Task to complete:
Among the records, which lines include "chicken"? List them.

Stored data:
__________________________________________________

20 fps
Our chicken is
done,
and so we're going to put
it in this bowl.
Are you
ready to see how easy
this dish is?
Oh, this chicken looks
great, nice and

__________________________________________________

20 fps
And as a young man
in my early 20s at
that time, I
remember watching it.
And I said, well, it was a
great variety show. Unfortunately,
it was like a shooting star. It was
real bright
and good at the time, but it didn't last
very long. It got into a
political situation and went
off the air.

__________________________________________________

Answer for the task:
Our chicken is
Oh, this chicken looks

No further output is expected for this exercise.